Holidays can be meaningful, enriching times for both the person with Alzheimer’s disease and his or her family. Maintaining or adapting family rituals and traditions helps all family members feel a sense of belonging and family identity. For a person with Alzheimer’s, this link with a familiar past is reassuring.
However, celebrations, special events, or holidays, which may include other people, can cause confusion and anxiety for a person with Alzheimer’s. He or she may find some situations easier and more pleasurable than others. The tips below can help you balance busy holiday activities with everyday care for a person with Alzheimer’s disease.
Holiday Hints During COVID-19
Caregivers may face new challenges during the COVID-19 pandemic. Older adults are more likely to become seriously ill from COVID-19, and adults with dementia may have trouble following personal protective measures, like wearing a mask or physical distancing. In addition, you may need to avoid visits with family and friends due to physical distancing guidelines.
This holiday season, you can find ways to safely celebrate the holidays that are important to you. Consider other ways to connect, like a virtual family reunion, video call singalong, or just a phone call to visit. If someone does visit you in-person, be sure to follow CDC’s guidelines for physical distancing.

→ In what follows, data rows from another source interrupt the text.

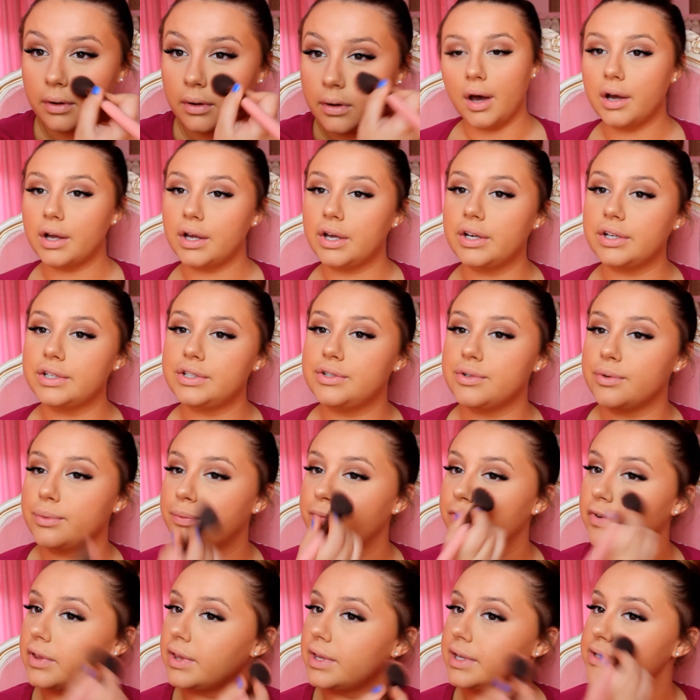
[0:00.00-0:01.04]
A good dupe
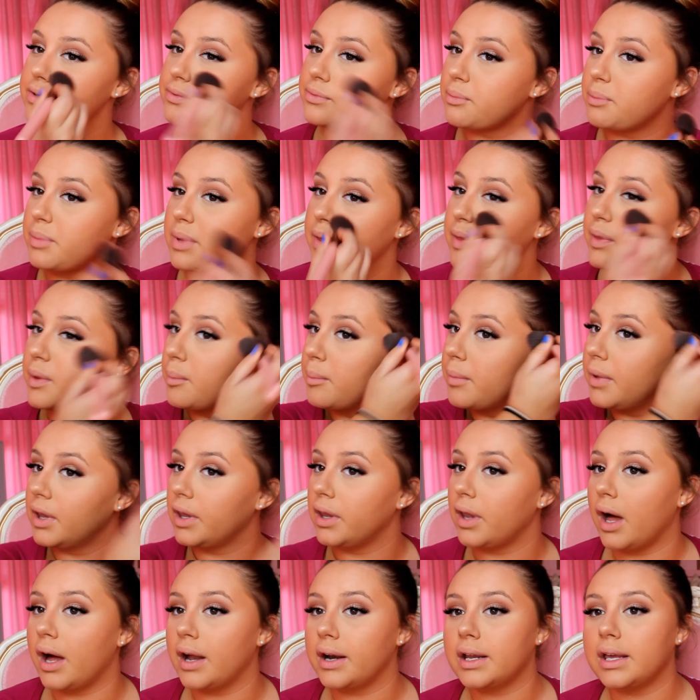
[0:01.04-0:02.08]
for this would be the
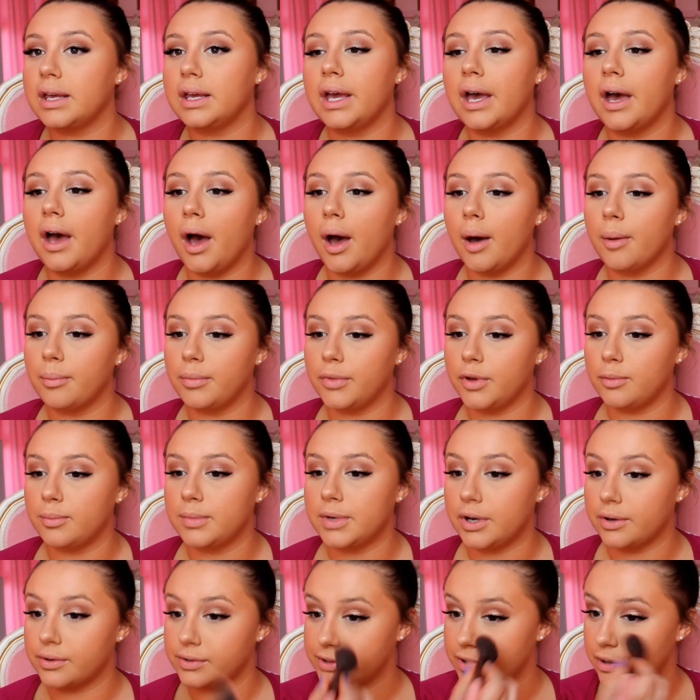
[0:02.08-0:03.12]
Milani
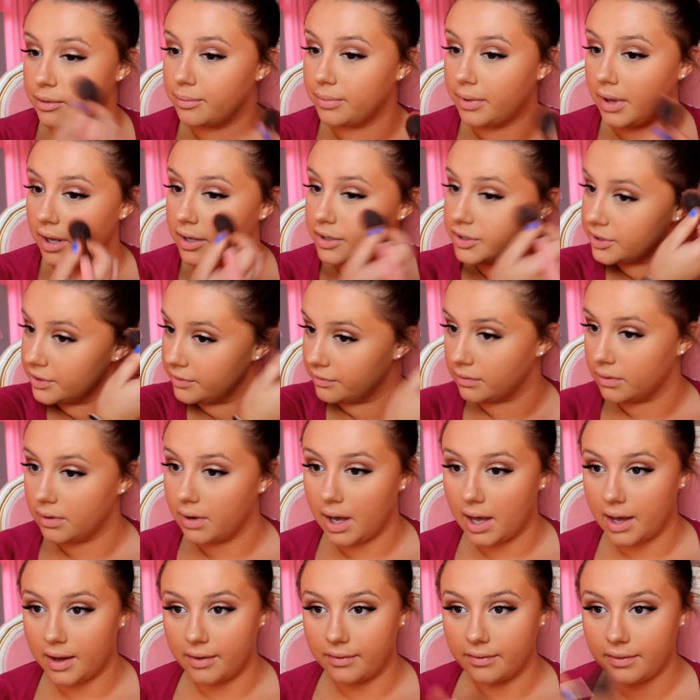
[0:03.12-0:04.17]
Luminoso blush if you
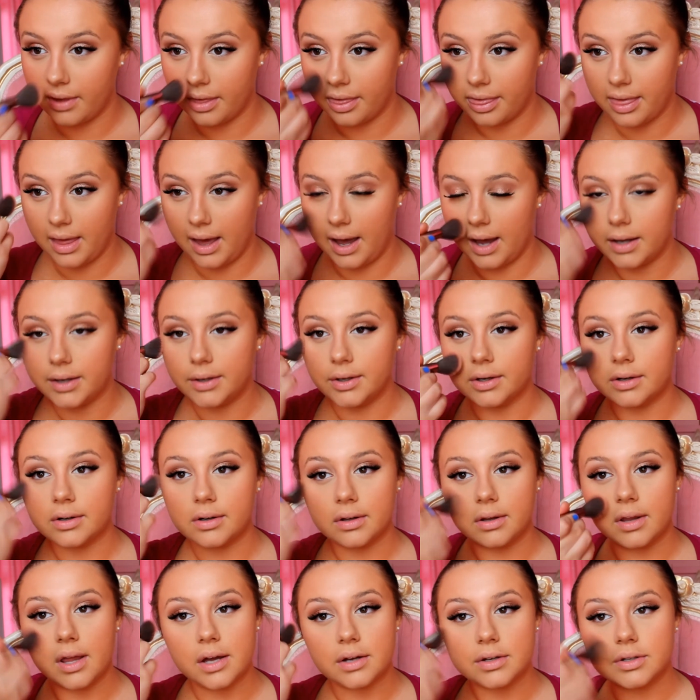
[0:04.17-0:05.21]
have that in your
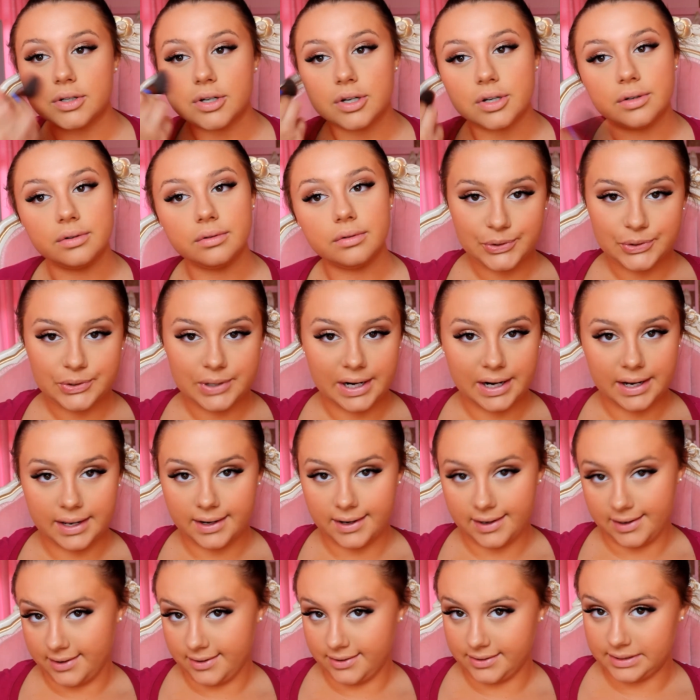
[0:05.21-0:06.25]
collection. Just ready
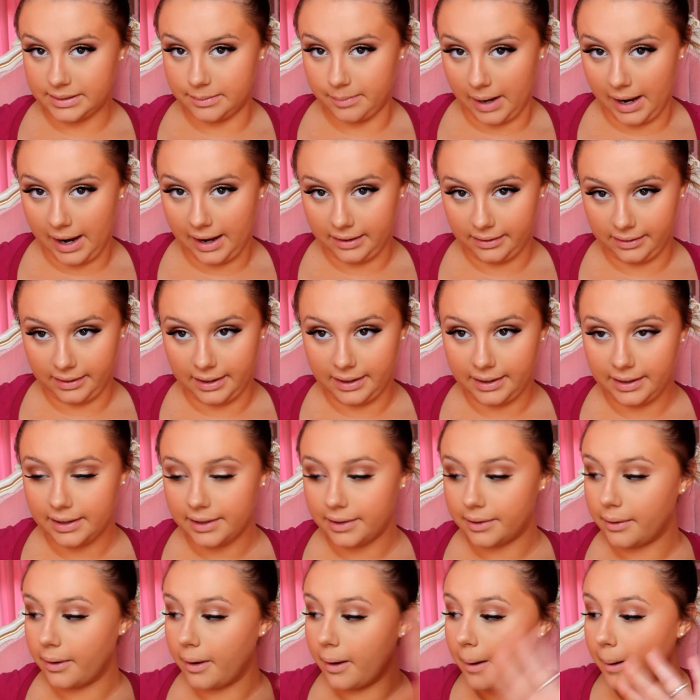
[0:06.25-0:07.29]
to do some
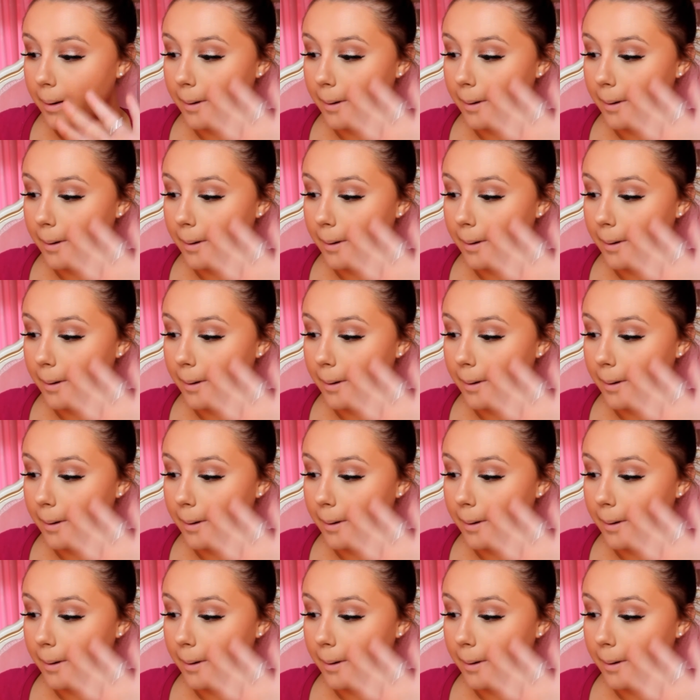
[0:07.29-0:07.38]
highlighting.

Find more information in CDC’s guidance for caregivers of people living with dementia.
Finding the Right Balance
Many caregivers have mixed feelings about holidays. They may have happy memories of the past, but they also may worry about the extra demands that holidays make on their time and energy.
Here are some ways to balance doing many holiday-related activities while taking care of your own needs and those of the person with Alzheimer’s disease:
- Celebrate holidays that are important to you. Include the person with Alzheimer’s as much as possible.

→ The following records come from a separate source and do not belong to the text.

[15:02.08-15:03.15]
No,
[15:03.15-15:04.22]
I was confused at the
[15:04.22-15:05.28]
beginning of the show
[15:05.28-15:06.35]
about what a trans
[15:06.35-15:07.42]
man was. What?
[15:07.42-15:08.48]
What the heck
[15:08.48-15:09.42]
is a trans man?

- Set your own limits, and be clear about them with others. You do not have to live up to the expectations of friends or relatives. Your situation is different now.
- Involve the person with Alzheimer’s in simple holiday preparations, or have him or her observe your preparations. Observing you will familiarize him or her with the upcoming festivities. Participating with you may give the person the pleasure of helping and the fun of anticipating and reminiscing.
- Consider simplifying your holidays around the home. For example, rather than cooking an elaborate dinner, consider a smaller dinner with close family. Instead of elaborate decorations, consider choosing a few select items.
- Encourage friends and family to visit even if it’s difficult. During COVID-19, follow CDC’s physical distancing guidelines for all visits. Limit the number of visitors at any one time. Plan visits when the person usually is at his or her best. Virtual visits through video or phone calls are also a great way to connect over the holiday season.
- Prepare quiet distractions to use, such as looking at pictures or going for a walk, if the person with Alzheimer’s becomes upset or overstimulated.
- Make sure there is a quiet space where the person can rest and have time to recharge.
- Try to avoid situations that may confuse or frustrate the person with Alzheimer’s, such as changes in routine and strange places.
- Try to stay away from noise, loud conversations, loud music, lighting that is too bright or too dark, and having too much rich food or drink (especially alcohol).
- Find time for holiday activities you like to do. For example, go for a walk in the neighborhood and look at holiday decorations, or bake holiday cookies.
- If you receive invitations to events that the person with Alzheimer’s cannot attend, consider going yourself. Ask a friend or family member to spend time with the person while you’re out.